Despite the direct order of the court, outside the disclosure deadline, on December 5, 2005, the Dawsons attempted to supplement their expert disclosures to include expert opinions from Dr. Cowles and Nurse Batezel concerning bedsores and itemized medical expenses which included 53 providers different from those previously disclosed.
On December 20, 2005, the trial court sustained Jewish Hospital’s motion to exclude any reference during the trial to bedsores.
Thus, if the bedsores were a natural consequence of the paralysis, Jewish Hospital cannot be liable for any damages incurred as a result of the bedsores; any error, therefore, was not prejudicial.
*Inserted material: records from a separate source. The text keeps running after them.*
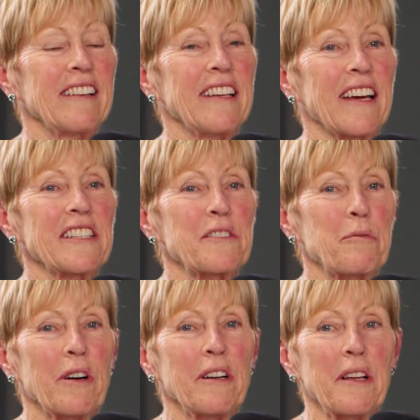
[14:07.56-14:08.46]
Yes,
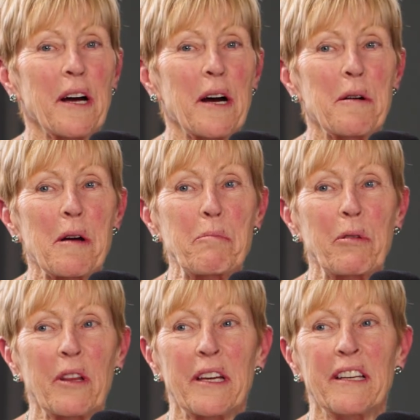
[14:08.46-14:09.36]
well, uh, I
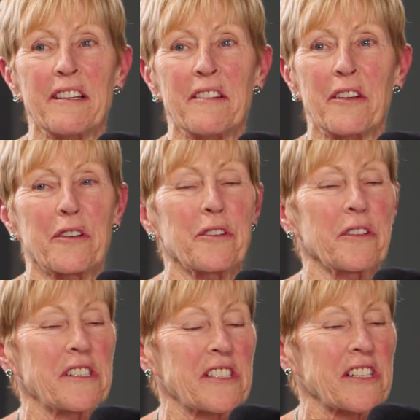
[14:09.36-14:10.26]
played in the
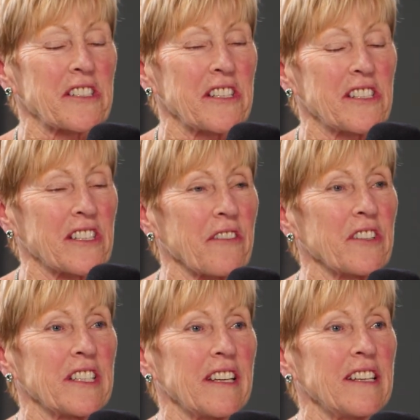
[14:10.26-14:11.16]
early 60s,
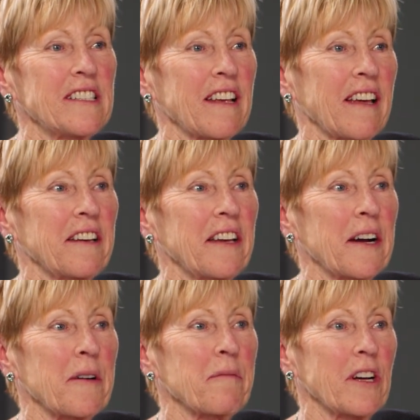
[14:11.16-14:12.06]
70s, and
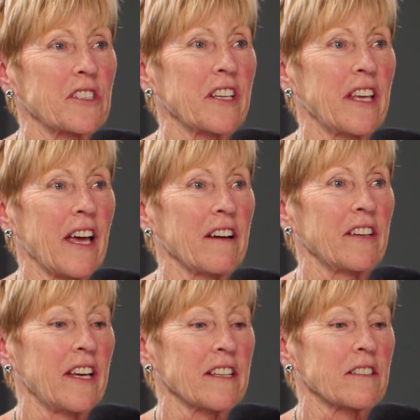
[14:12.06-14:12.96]
um, Hudson
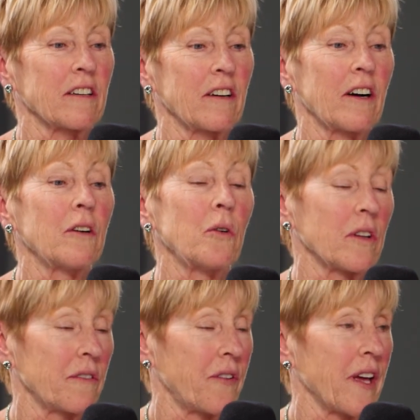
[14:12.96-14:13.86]
County has a, a,
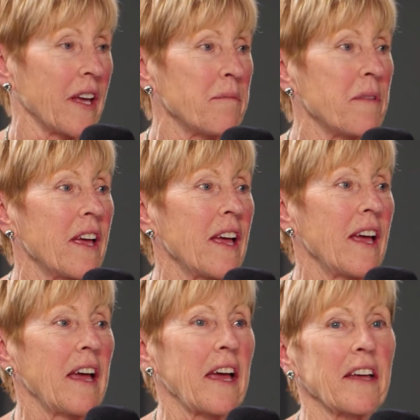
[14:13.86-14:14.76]
Hall of Fame.
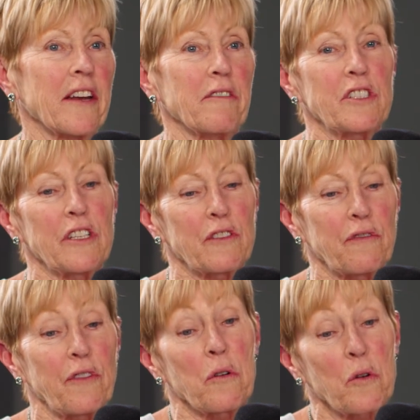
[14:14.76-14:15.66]
And I received a
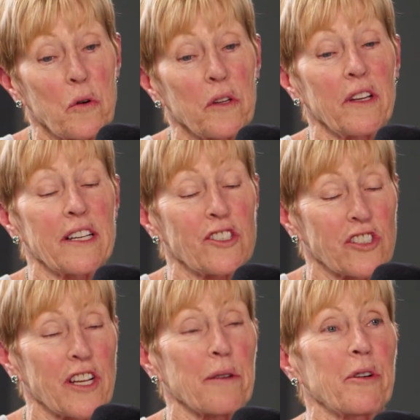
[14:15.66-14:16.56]
phone call last
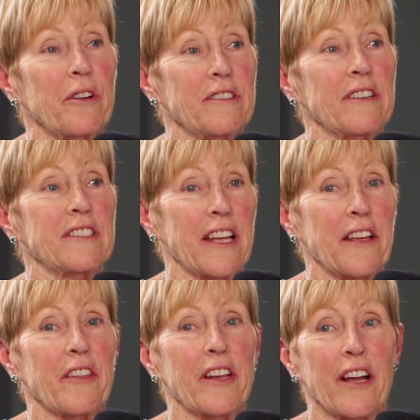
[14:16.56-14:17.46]
summer
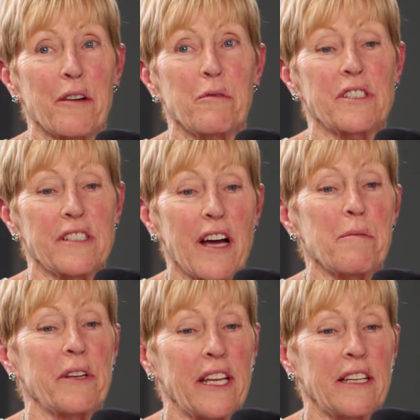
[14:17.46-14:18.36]
saying that I was
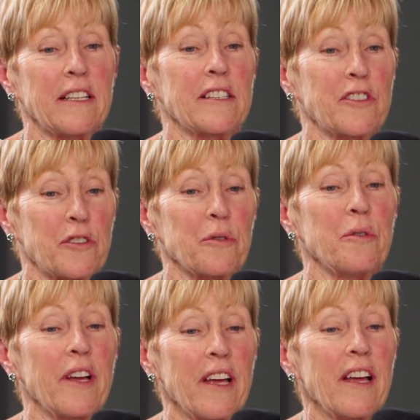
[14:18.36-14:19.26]
nominated
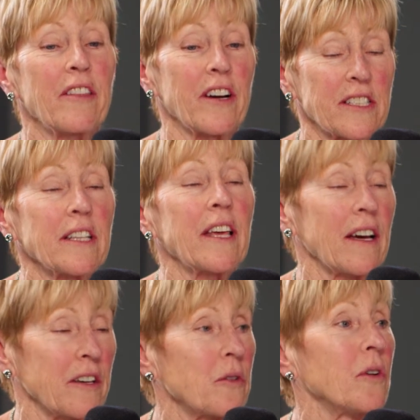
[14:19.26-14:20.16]
into the Hudson
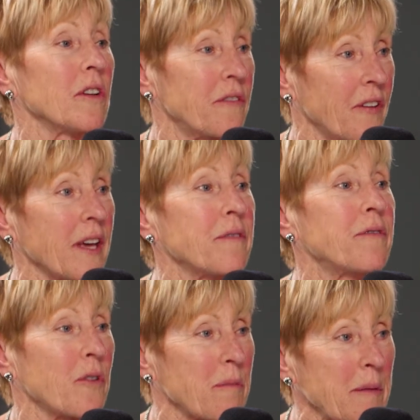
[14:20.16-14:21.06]
County Hall of Fame
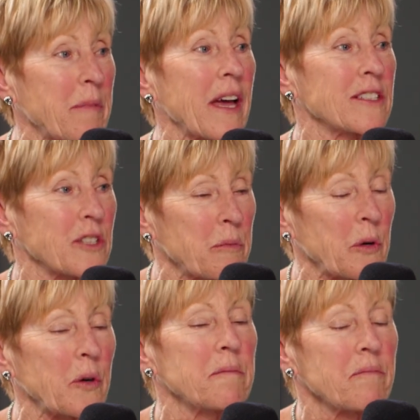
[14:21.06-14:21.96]
for my
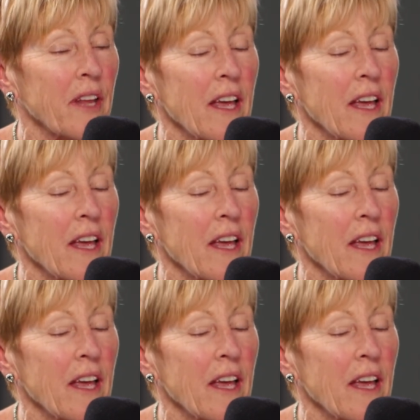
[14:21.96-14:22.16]
basketball. Ooh.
With regard to voir dire, the court permitted each party’s counsel to question the jury and, at the close of Jewish Hospital’s voir dire, counsel asked, without objection, two questions:
Defense Counsel: Does anybody here think lawsuits are driving up the costs of health care?
Defense Counsel: Does anyone here think that Kentucky is losing doctors as result of lawsuits?
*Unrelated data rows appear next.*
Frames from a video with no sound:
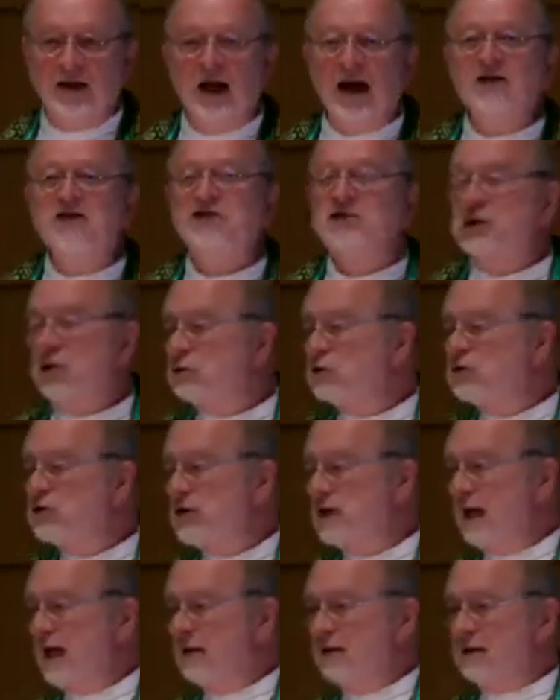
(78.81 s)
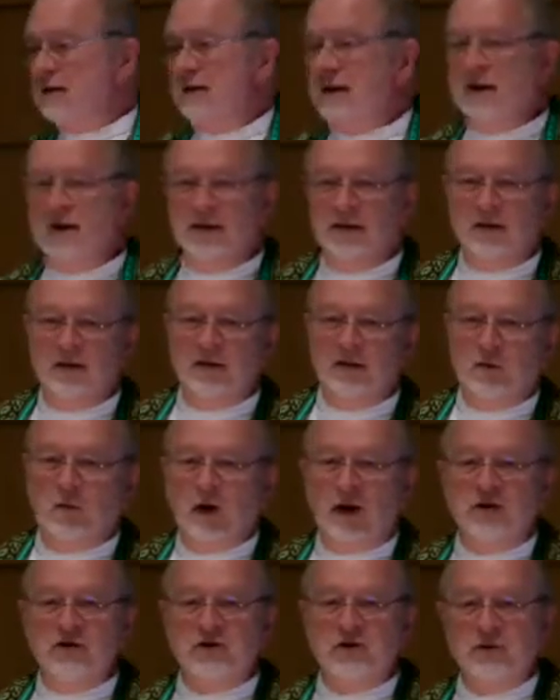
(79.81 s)
associate, the
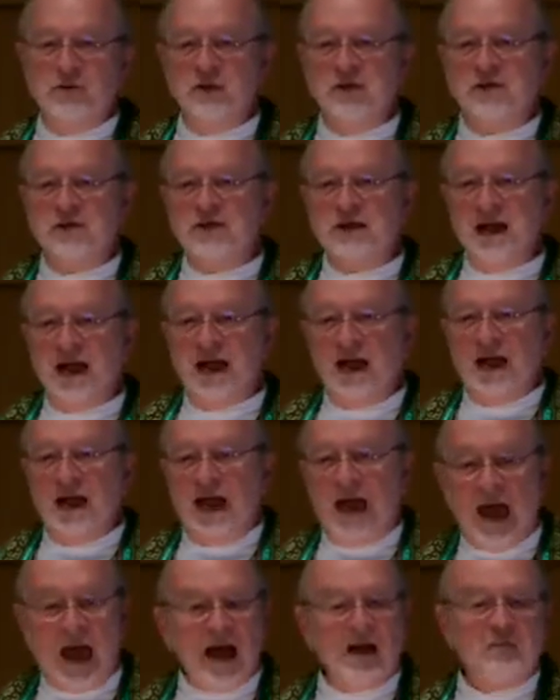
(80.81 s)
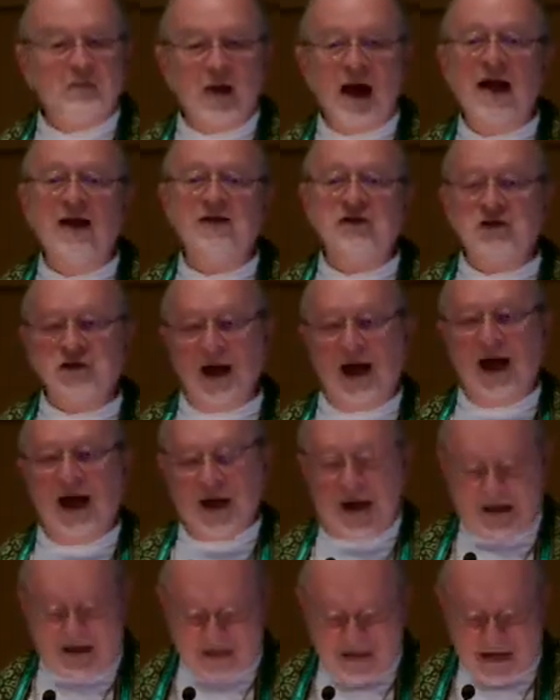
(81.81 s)
one who is at my
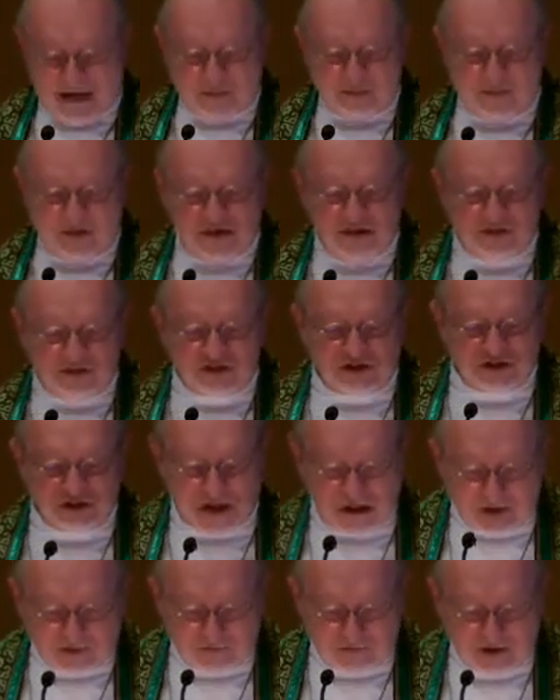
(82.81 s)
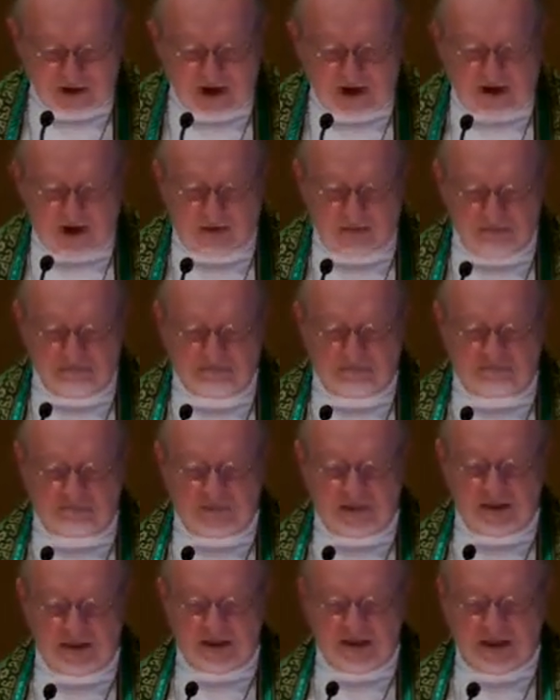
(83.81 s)
side, namely the Son of
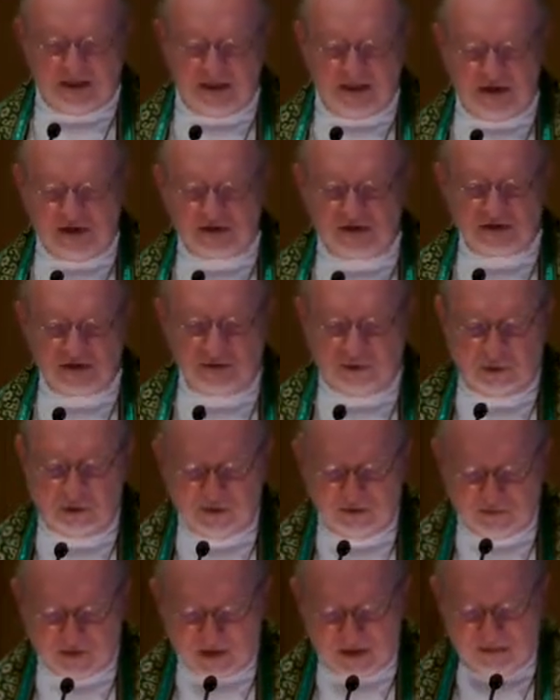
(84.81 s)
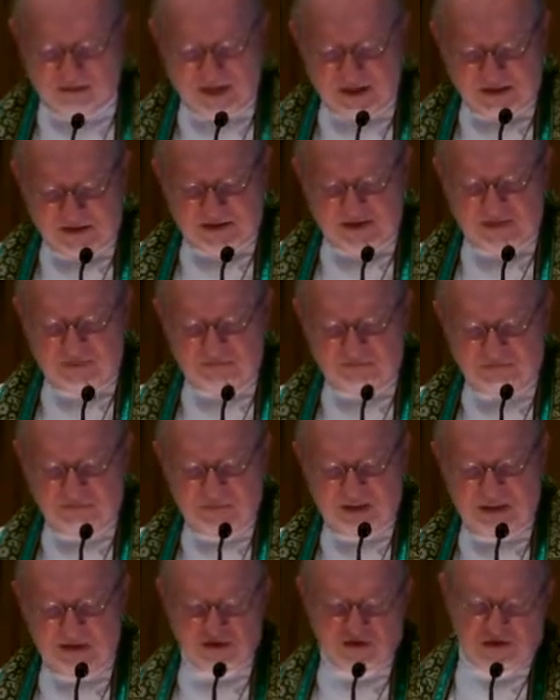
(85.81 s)
God, declares the Lord of armies.
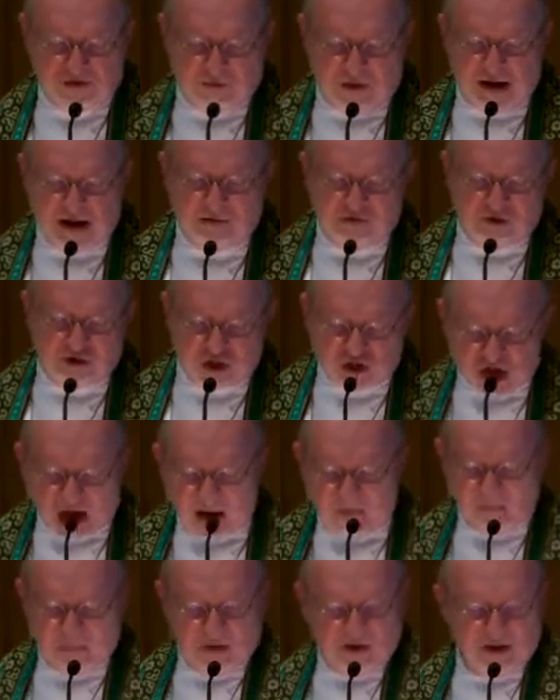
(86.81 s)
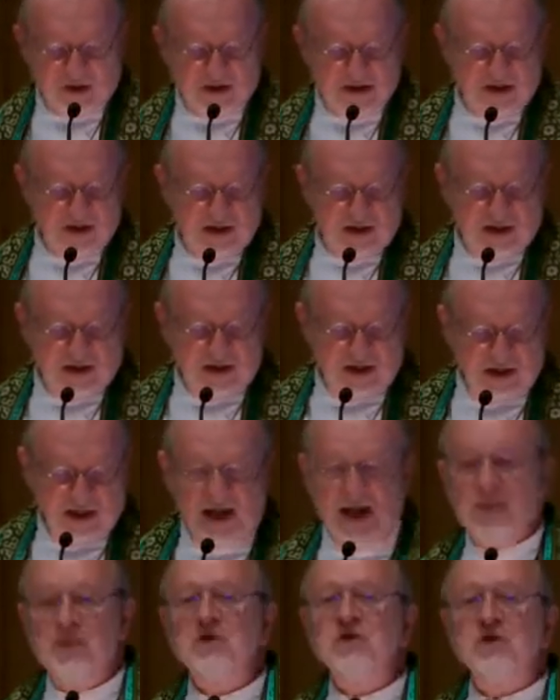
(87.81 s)
Strike the shepherd
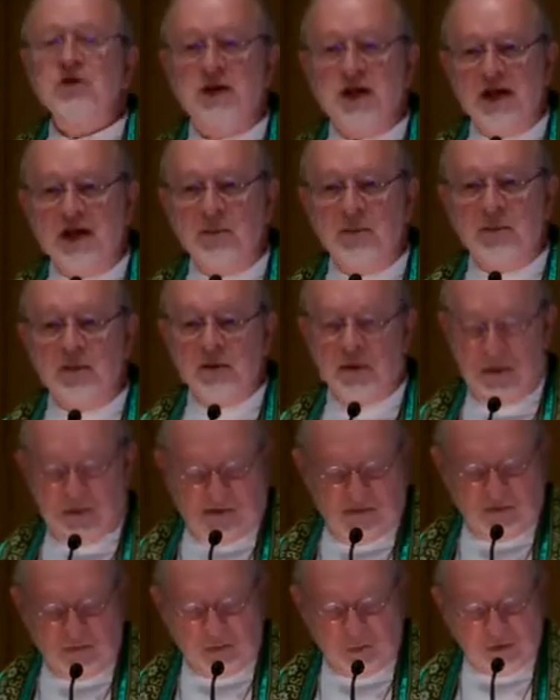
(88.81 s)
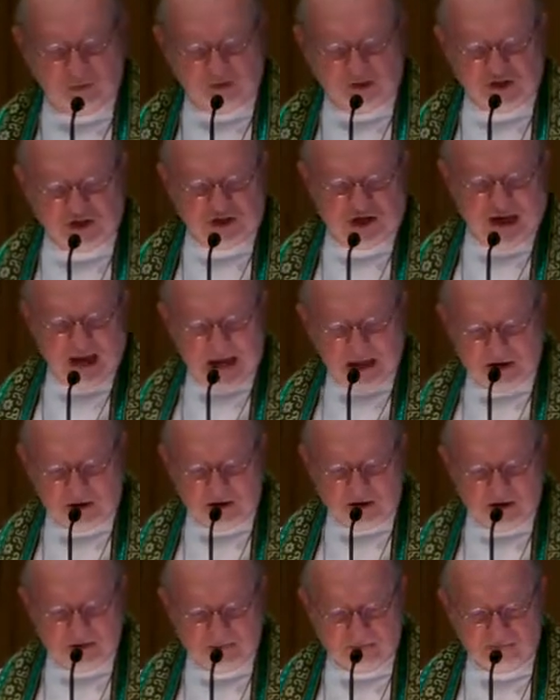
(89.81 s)
and the sheep will be
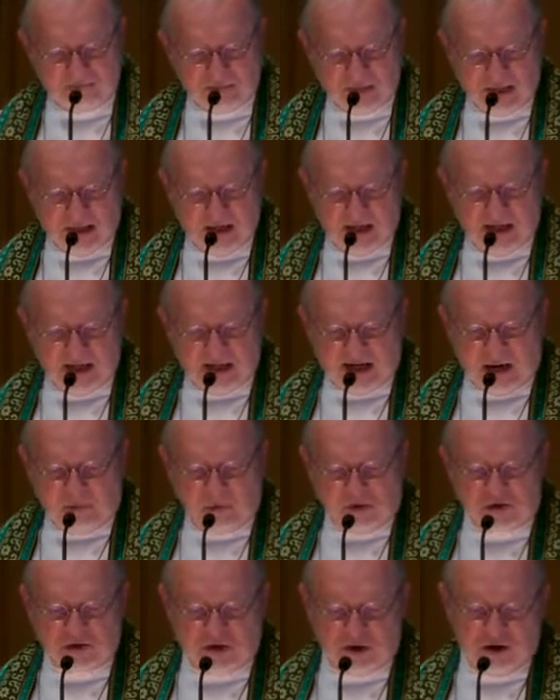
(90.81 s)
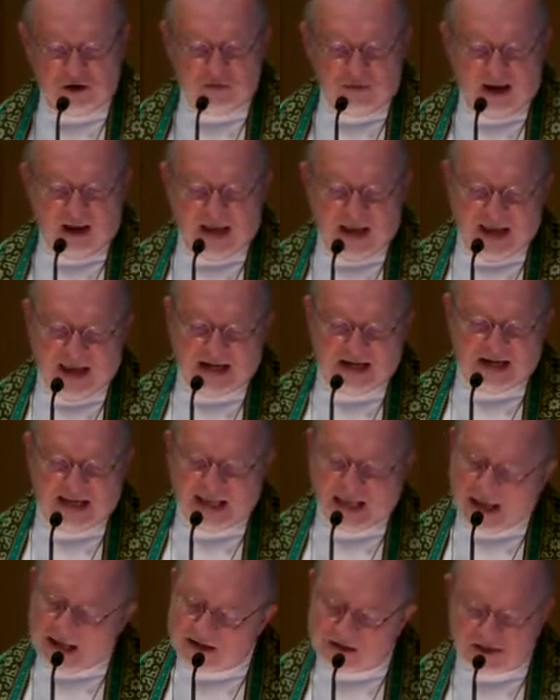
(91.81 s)
scattered, and I will turn my hand
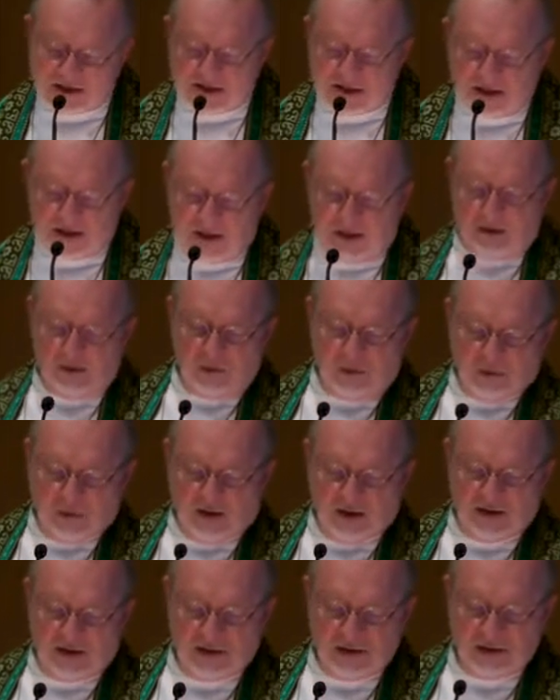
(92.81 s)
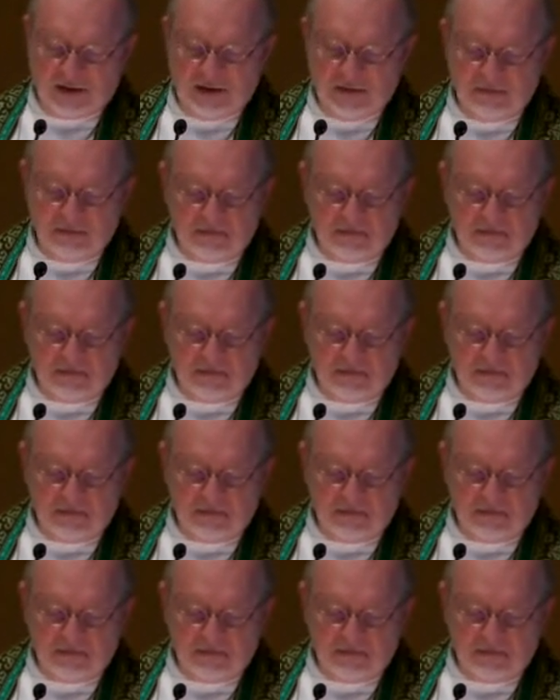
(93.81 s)
against the little ones.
The Dawsons contend that “approximately 50% of the jury panel raised their hands" in response to these questions; and Dawson’sr counsel’s request to re-voir dire the jury panel was denied. Thus, they surmise, they “were left with a panel, 50% of which clearly indicated that they personally felt that the Dawsons’ lawsuit would drive-up their health care costs and result in physicians leaving the state.”
The Dawsons did not object to a single voir dire question; did not challenge a juror for cause on the basis of bias, and, when asked if they accepted the jury, their counsel responded affirmatively. Any contention that the trial court abused its discretion when it denied the Dawsons the opportunity to have the last word in the jury selection process was waived.
The evidence in this case did not warrant (a loss of chance)…instruction …under the loss-of-chance doctrine, the plaintiff must still prove that the defendant breached the applicable standard of care and the breach was a substantial factor in causing a diminished chance of recovery or survival from the underlying disease or injury.